TRY IT = Without including any picture, copy the entries that follow word for word.

Data records
- - - - -
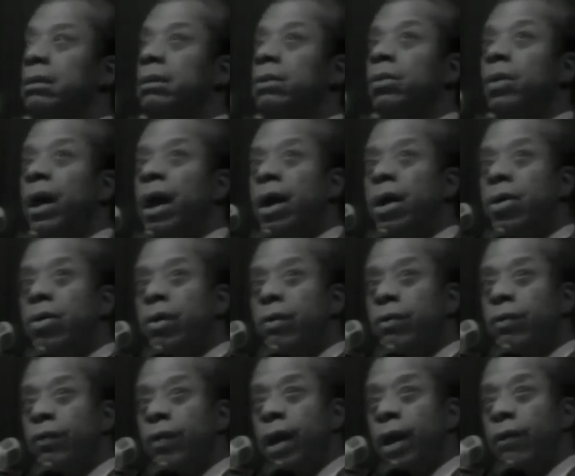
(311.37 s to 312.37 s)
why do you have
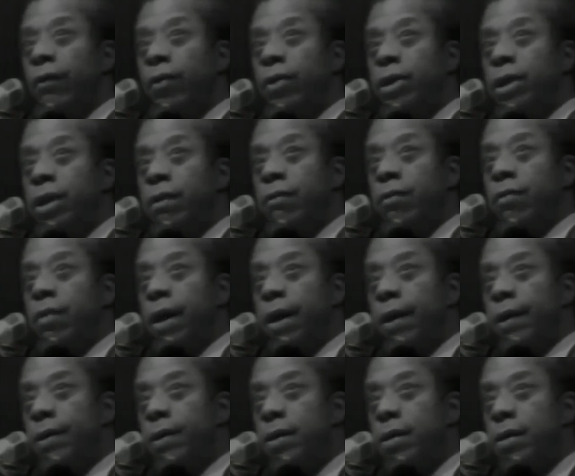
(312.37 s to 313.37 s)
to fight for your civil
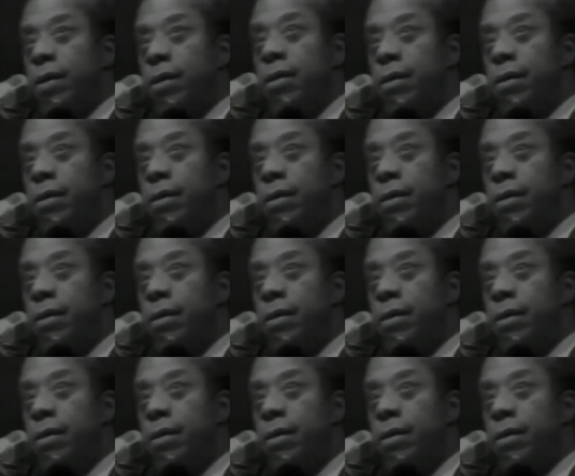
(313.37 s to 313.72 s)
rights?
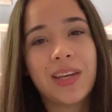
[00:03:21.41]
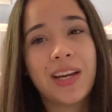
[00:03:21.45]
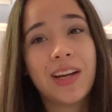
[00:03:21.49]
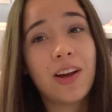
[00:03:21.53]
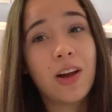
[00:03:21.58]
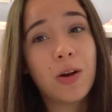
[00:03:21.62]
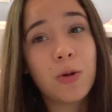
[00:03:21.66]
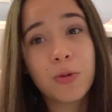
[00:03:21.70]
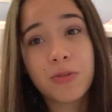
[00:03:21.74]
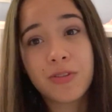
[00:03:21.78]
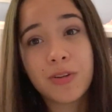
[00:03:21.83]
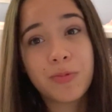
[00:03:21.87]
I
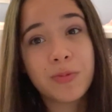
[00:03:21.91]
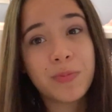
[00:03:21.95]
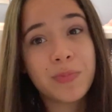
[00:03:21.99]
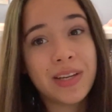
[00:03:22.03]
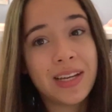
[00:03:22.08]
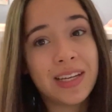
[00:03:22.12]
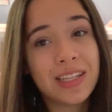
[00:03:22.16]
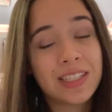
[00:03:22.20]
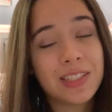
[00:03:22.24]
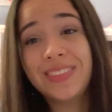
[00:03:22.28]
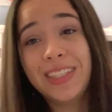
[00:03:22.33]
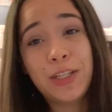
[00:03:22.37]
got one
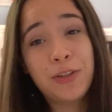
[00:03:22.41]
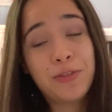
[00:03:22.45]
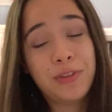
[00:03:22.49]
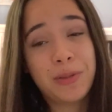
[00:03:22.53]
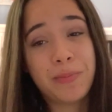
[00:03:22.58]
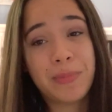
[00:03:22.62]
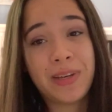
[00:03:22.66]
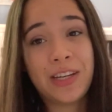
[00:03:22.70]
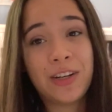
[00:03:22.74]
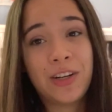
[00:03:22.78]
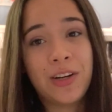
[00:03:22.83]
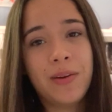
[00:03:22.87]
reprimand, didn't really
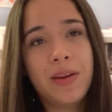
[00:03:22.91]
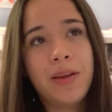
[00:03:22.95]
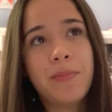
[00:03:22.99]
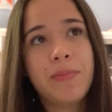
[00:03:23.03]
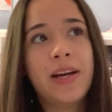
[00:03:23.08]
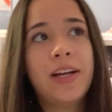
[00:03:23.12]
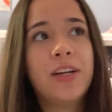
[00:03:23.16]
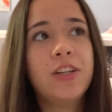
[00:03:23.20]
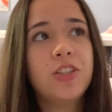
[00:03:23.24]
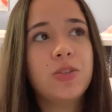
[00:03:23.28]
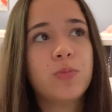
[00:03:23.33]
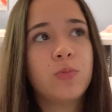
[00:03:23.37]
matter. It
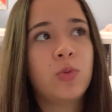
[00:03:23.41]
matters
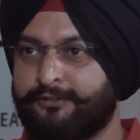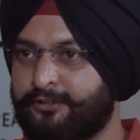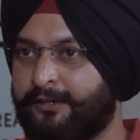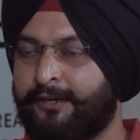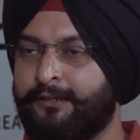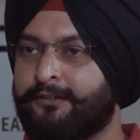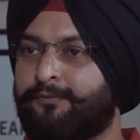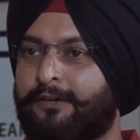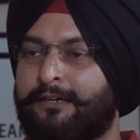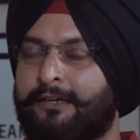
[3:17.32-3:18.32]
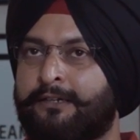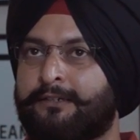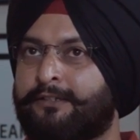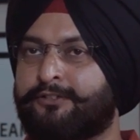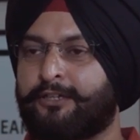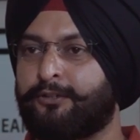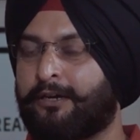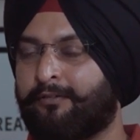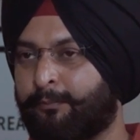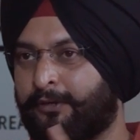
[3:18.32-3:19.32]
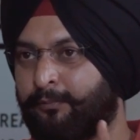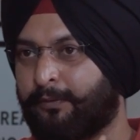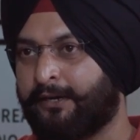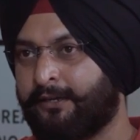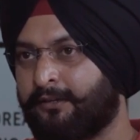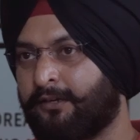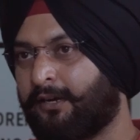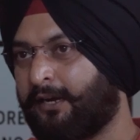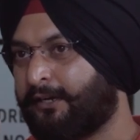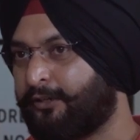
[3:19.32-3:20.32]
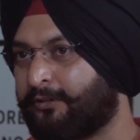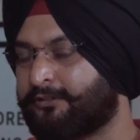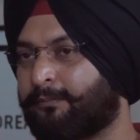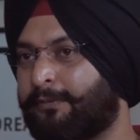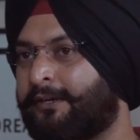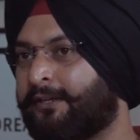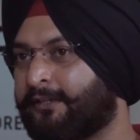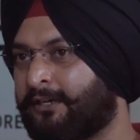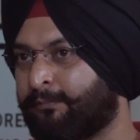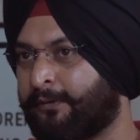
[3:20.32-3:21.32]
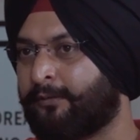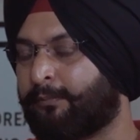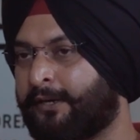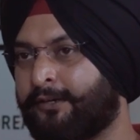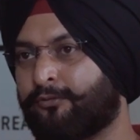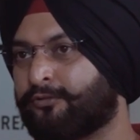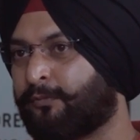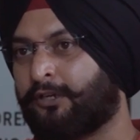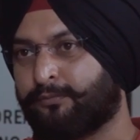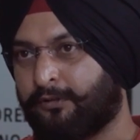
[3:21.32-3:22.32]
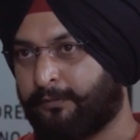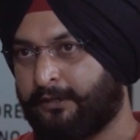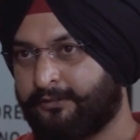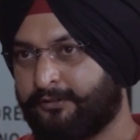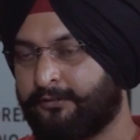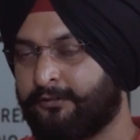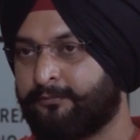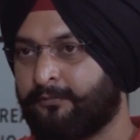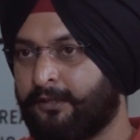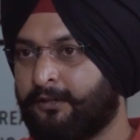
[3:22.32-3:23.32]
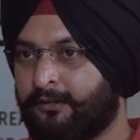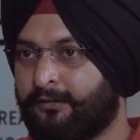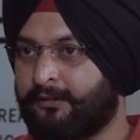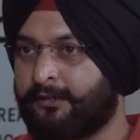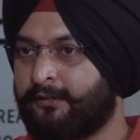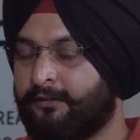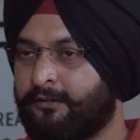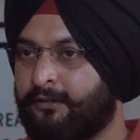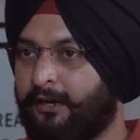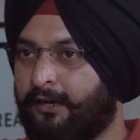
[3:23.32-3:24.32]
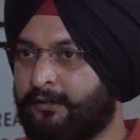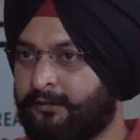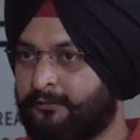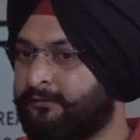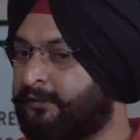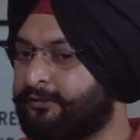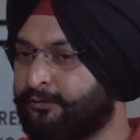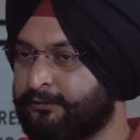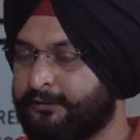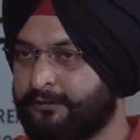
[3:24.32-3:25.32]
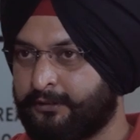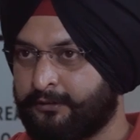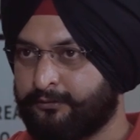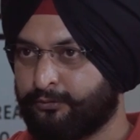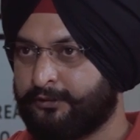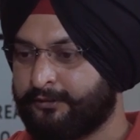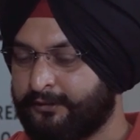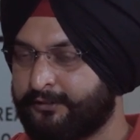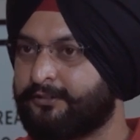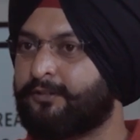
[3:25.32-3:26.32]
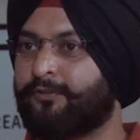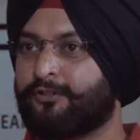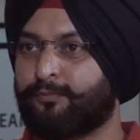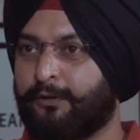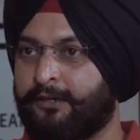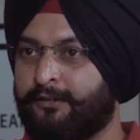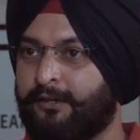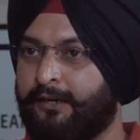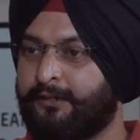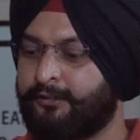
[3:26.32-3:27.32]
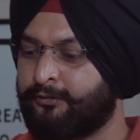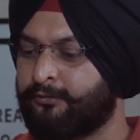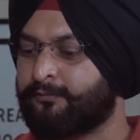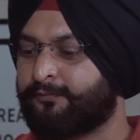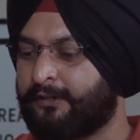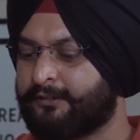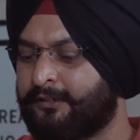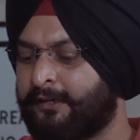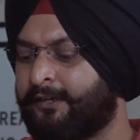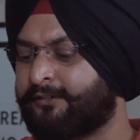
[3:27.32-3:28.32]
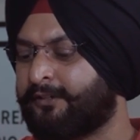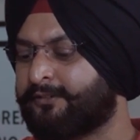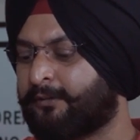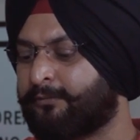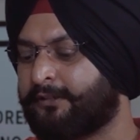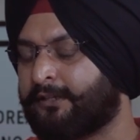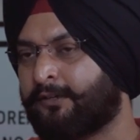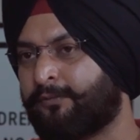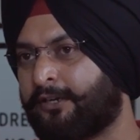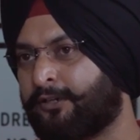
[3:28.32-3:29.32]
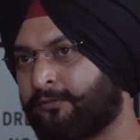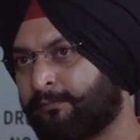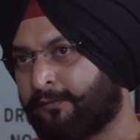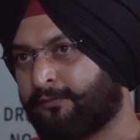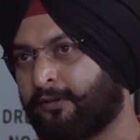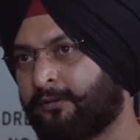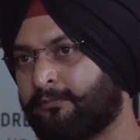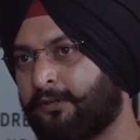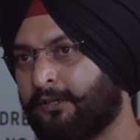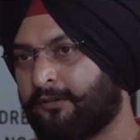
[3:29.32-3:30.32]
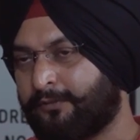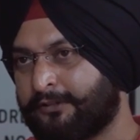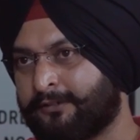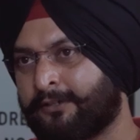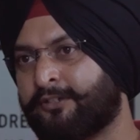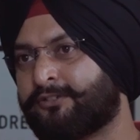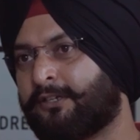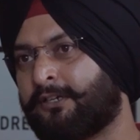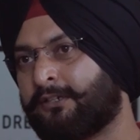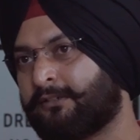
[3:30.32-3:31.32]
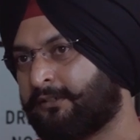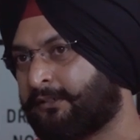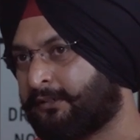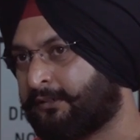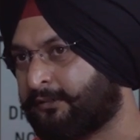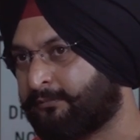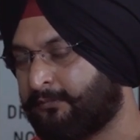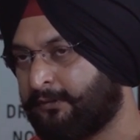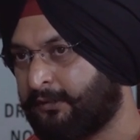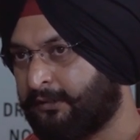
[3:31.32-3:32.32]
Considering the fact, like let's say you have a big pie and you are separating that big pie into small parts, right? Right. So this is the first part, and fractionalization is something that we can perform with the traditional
- - - - -
RESULT =
(311.37 s to 312.37 s)
why do you have
(312.37 s to 313.37 s)
to fight for your civil
(313.37 s to 313.72 s)
rights?
[00:03:21.41]
[00:03:21.45]
[00:03:21.49]
[00:03:21.53]
[00:03:21.58]
[00:03:21.62]
[00:03:21.66]
[00:03:21.70]
[00:03:21.74]
[00:03:21.78]
[00:03:21.83]
[00:03:21.87]
I
[00:03:21.91]
[00:03:21.95]
[00:03:21.99]
[00:03:22.03]
[00:03:22.08]
[00:03:22.12]
[00:03:22.16]
[00:03:22.20]
[00:03:22.24]
[00:03:22.28]
[00:03:22.33]
[00:03:22.37]
got one
[00:03:22.41]
[00:03:22.45]
[00:03:22.49]
[00:03:22.53]
[00:03:22.58]
[00:03:22.62]
[00:03:22.66]
[00:03:22.70]
[00:03:22.74]
[00:03:22.78]
[00:03:22.83]
[00:03:22.87]
reprimand, didn't really
[00:03:22.91]
[00:03:22.95]
[00:03:22.99]
[00:03:23.03]
[00:03:23.08]
[00:03:23.12]
[00:03:23.16]
[00:03:23.20]
[00:03:23.24]
[00:03:23.28]
[00:03:23.33]
[00:03:23.37]
matter. It
[00:03:23.41]
matters
[3:17.32-3:18.32]
[3:18.32-3:19.32]
[3:19.32-3:20.32]
[3:20.32-3:21.32]
[3:21.32-3:22.32]
[3:22.32-3:23.32]
[3:23.32-3:24.32]
[3:24.32-3:25.32]
[3:25.32-3:26.32]
[3:26.32-3:27.32]
[3:27.32-3:28.32]
[3:28.32-3:29.32]
[3:29.32-3:30.32]
[3:30.32-3:31.32]
[3:31.32-3:32.32]
Considering the fact, like let's say you have a big pie and you are separating that big pie into small parts, right? Right. So this is the first part, and fractionalization is something that we can perform with the traditional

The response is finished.